Sunday, 11 February 2018

How to Upgrade CN1610 Firmware from 1.1.0.X to 1.2.0.7

Something I was involved with towards the end of last year, upgrading a load of production NetApp CN1610 cluster switches - with various versions of FASTPATH 1.1.0.X - to 1.2.0.7. I had to document a procedure. The upgrade procedure here is slightly different to the official procedure (which I think is a bit convoluted, and injects a risk of the wrong switch being rebooted and causing an outage). This is easy to do, non-disruptive, and shouldn’t take longer than 2 hours.

Image: CN1610 rear view

Preparation

- Run Config Advisor and verify no issues are flagged regards cluster cabing
- Run the following commands from Clustershell to double-check that each node has a connection to both cluster switches::>


node run * options cdpd.enable


If cdpd is not enabled, enable it temporarily. After enabling cdpd it may take a few minutes to discover neighbors::>


node run * options cdpd.enable on


Inspect the show-neighbors outputs::>


node run * cdpd show-neighbors
node run * cdpd show-neighbors -v


If cdpd was previously not enabled, disable it::>


node run * options cdpd.enable off


- Verify the cluster ping-cluster output::>


set advanced
cluster ping-cluster -node NODE1
set admin


You should have no basic connectivity failures and ‘Larger than PMTU communication’ success on all paths.
Note: It is sufficient to run ping-cluster on one node (takes a while to run). If issues are detected, run ping-cluster against the node(s) with issue.

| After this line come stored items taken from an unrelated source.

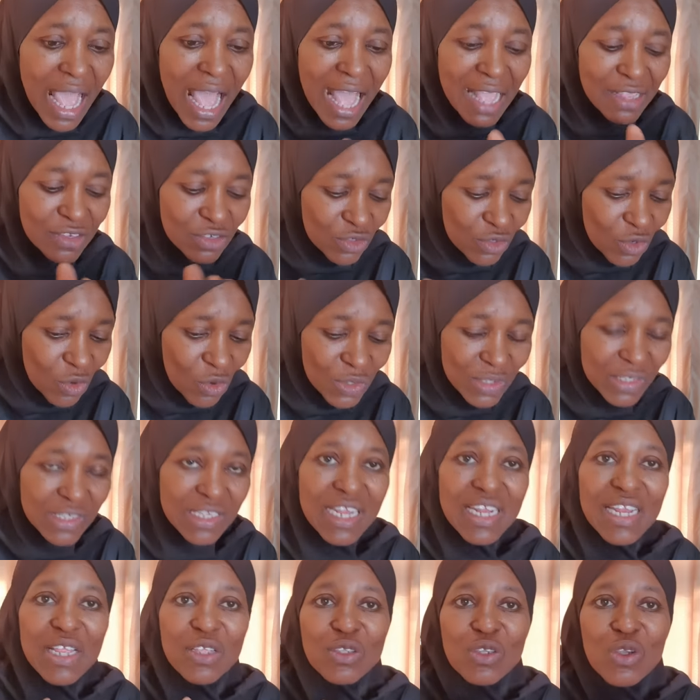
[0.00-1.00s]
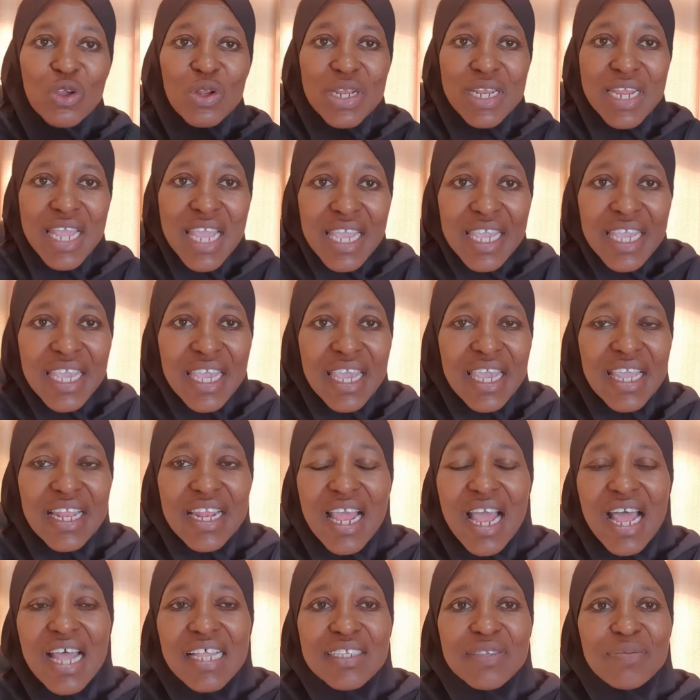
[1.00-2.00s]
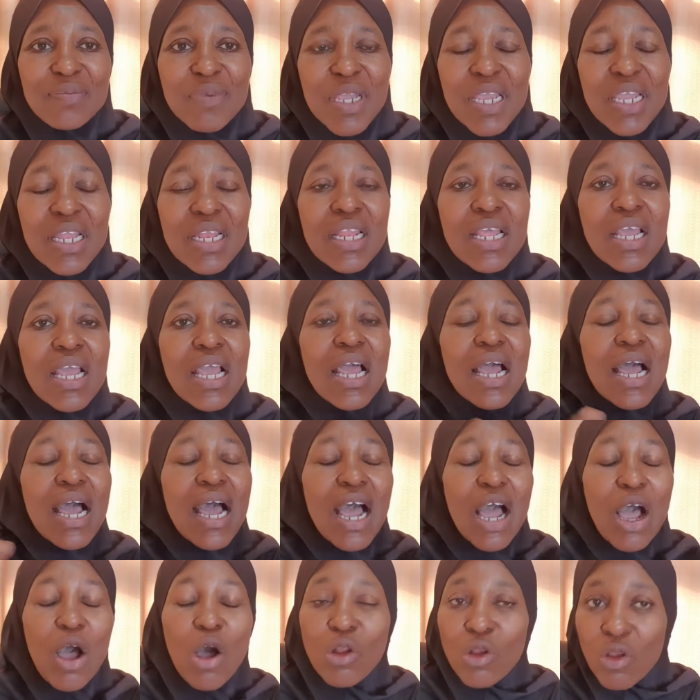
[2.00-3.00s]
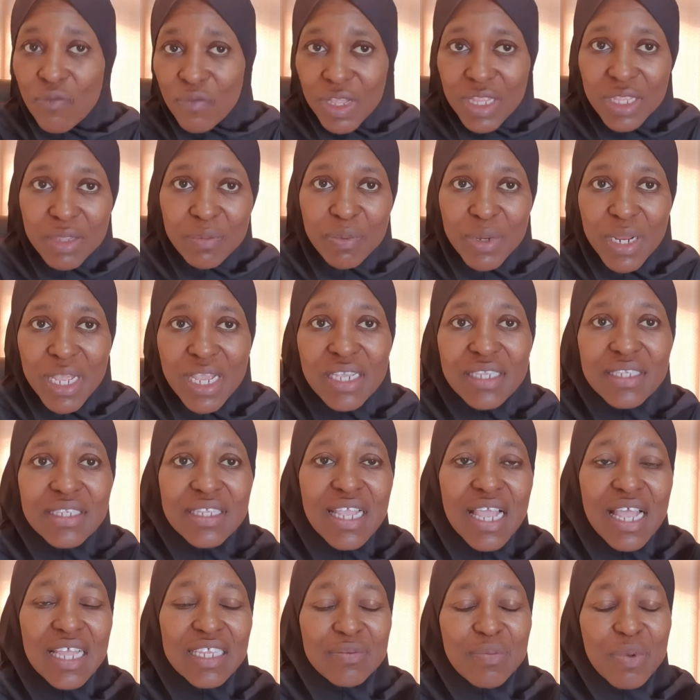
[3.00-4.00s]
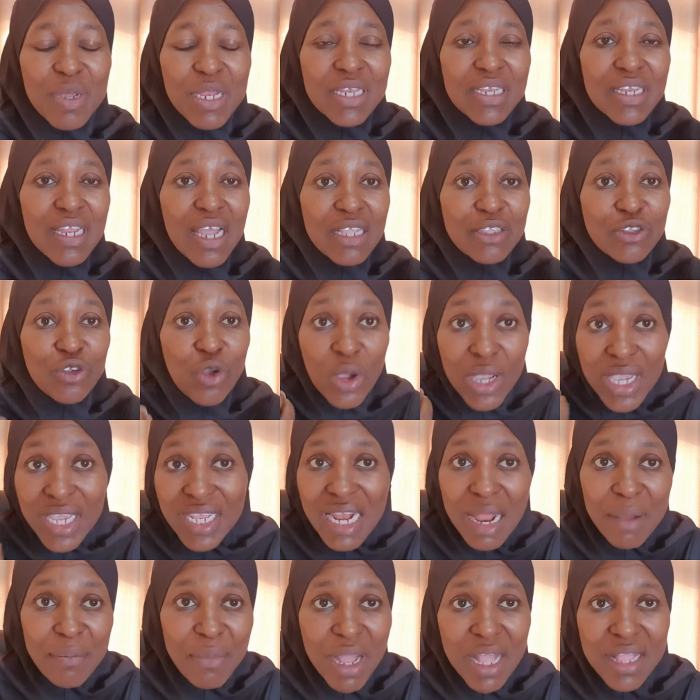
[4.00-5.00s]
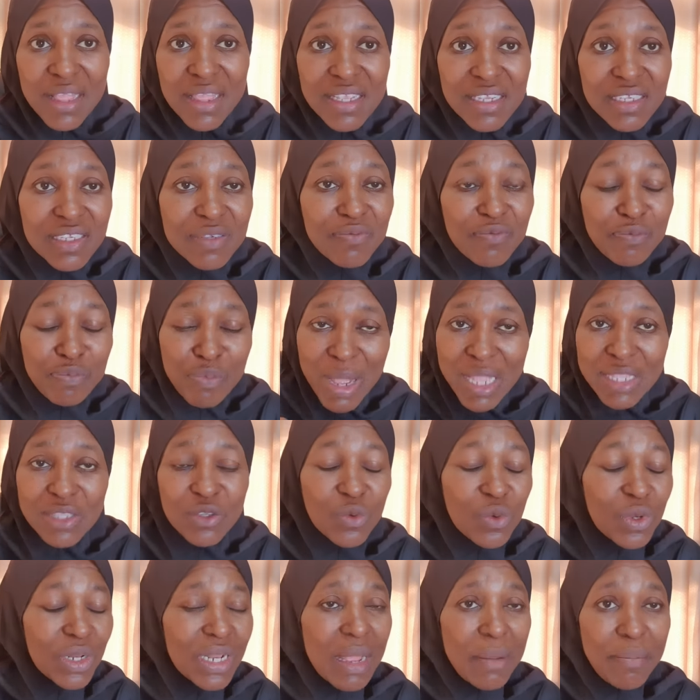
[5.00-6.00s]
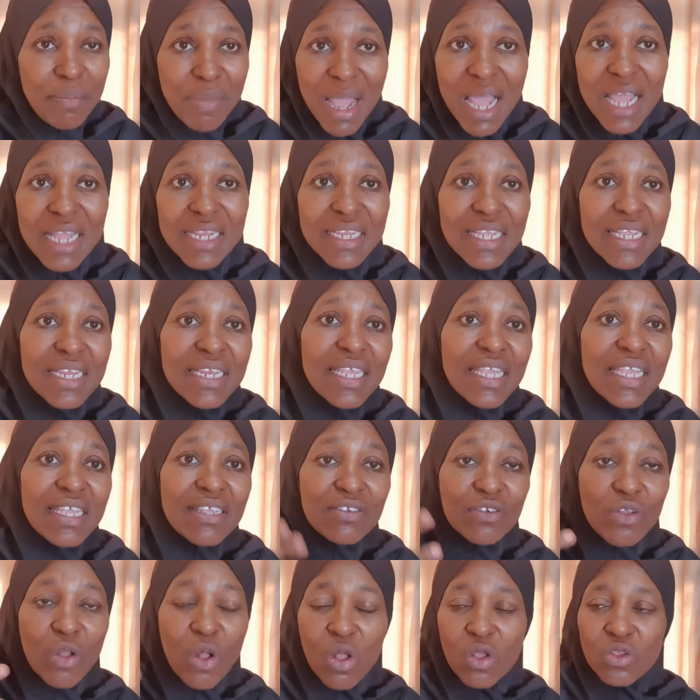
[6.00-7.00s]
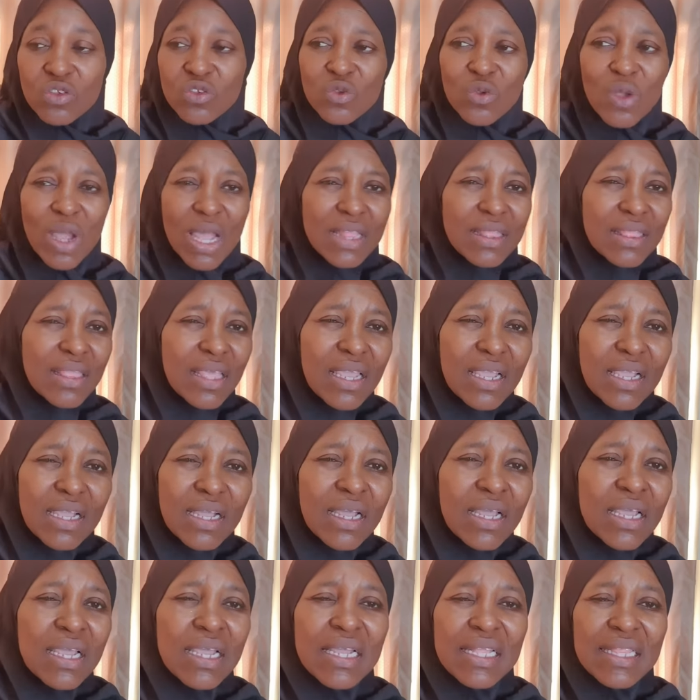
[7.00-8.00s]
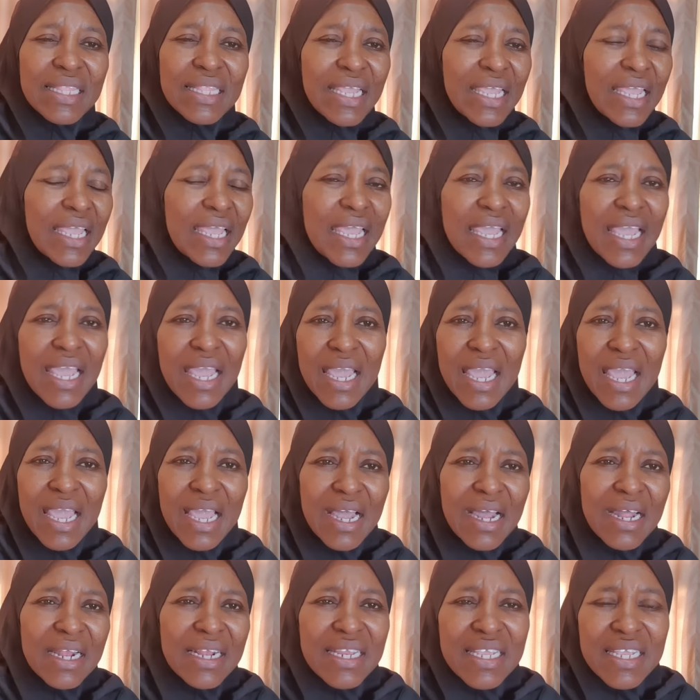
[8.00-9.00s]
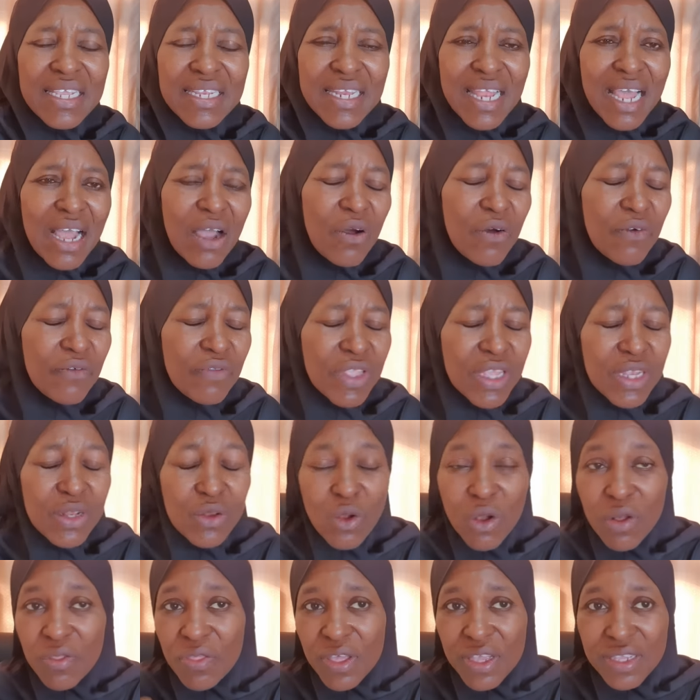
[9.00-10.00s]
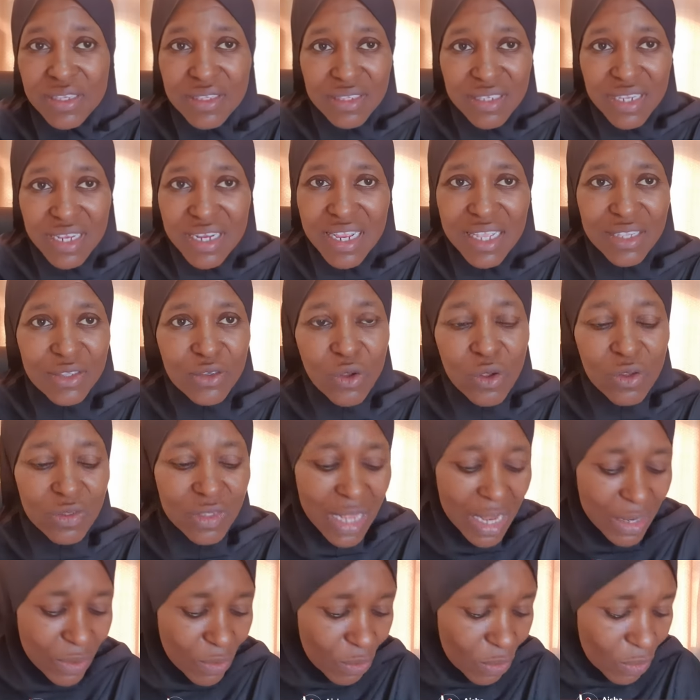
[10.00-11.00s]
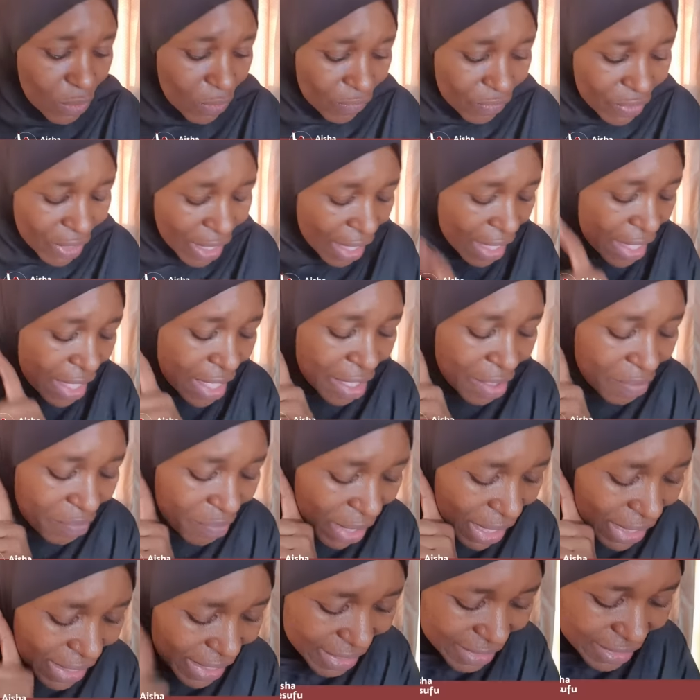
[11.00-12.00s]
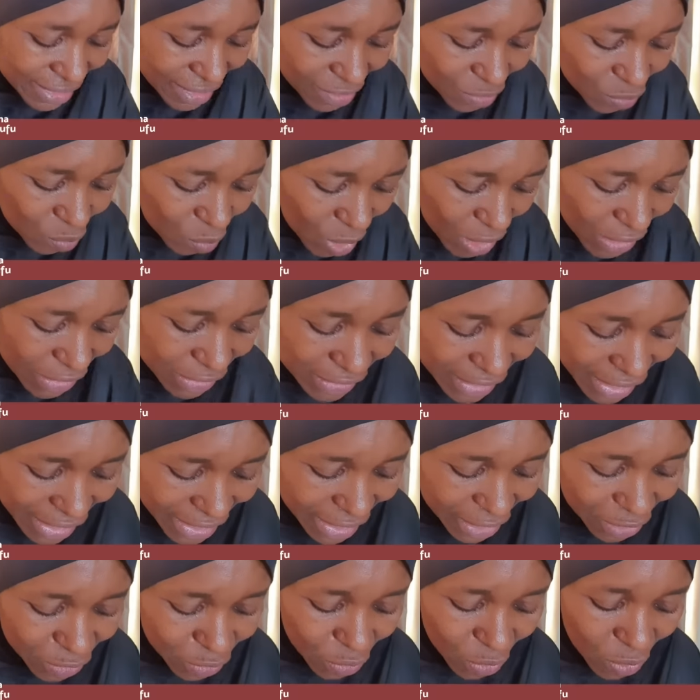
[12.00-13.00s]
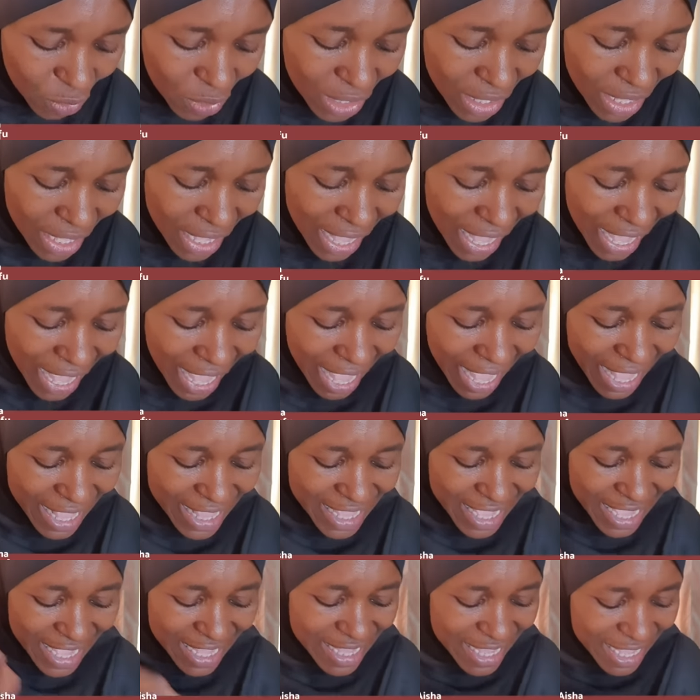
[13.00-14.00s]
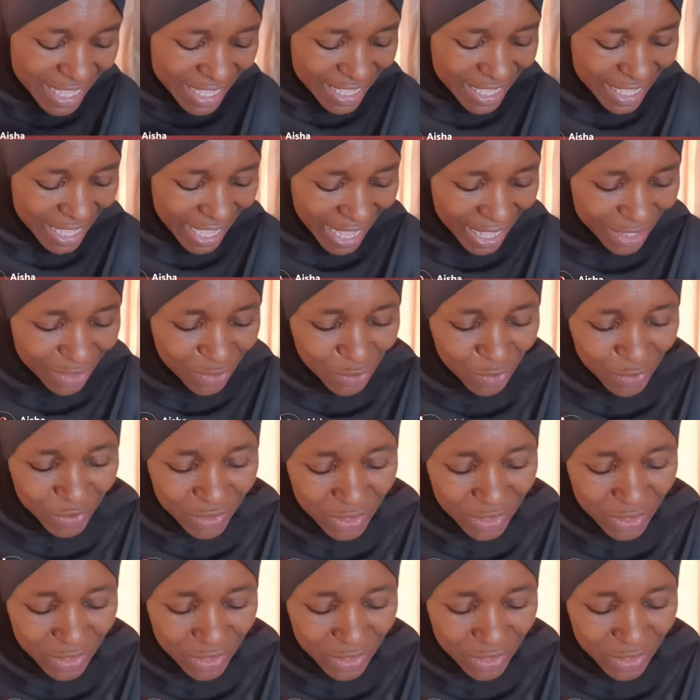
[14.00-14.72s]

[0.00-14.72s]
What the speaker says: And so Senator Ningi has been all over the place. He has been talking about this particular padding. He's also, I think, the leader of the Northern Senators and all of that. But this is what Senator Ningi had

- Acquire login credentials to the cluster switches

Pre-Requisites

1) TFTP Server for uploading firmware/RCF to the switch (I personally use 'Solarwinds Free TFTP Server')
2) Required software:

From the NetApp CN1610 Cluster Switch Software Download Instructions page -
- download:

- FASTPATH 1.2.0.7 for CN1610 (NetApp_CN1610_1.2.0.7.stk)
- RCF 1.2 (this is the text file CN1610_CS_RCF_v1.2.txt)

Upgrading Cluster Switch Firmware and RCF

1) Pre-Upgrade Clustershell Tasks

1.1) Send AutoSupports::>


autosupport invoke -node * -type all -message "MAINT=2h Upgrading Cluster Switch Firmware"


1.2) Check Cluster Health (all nodes should be healthy)::>


cluster show


1.3) Check Cluster Ports (all cluster ports should be up)::>


net port show -role cluster


1.4) Check Cluster LIFs (all cluster LIFs should be home)::>


net int show -role cluster


1.5) Verify that Cluster LIFs are set to auto-revert (auto-revert should be set to true)::>


net int show -role cluster -fields auto-revert


2) Upgrading Cluster Switch 1 Firmware and RCF

2.1) Connect to cluster switch 1

Note: To find the cluster switch management address use the command ‘show serviceport

2.2) To check current FASTPATH and RCF versions, run the below commands:


(CN1610-SW1) > enable
(CN1610-SW1) # show version
(CN1610-SW1) # show running-config


Note: The RCF version is listed in the description for interface 3/64 in the ‘show running-config’ output.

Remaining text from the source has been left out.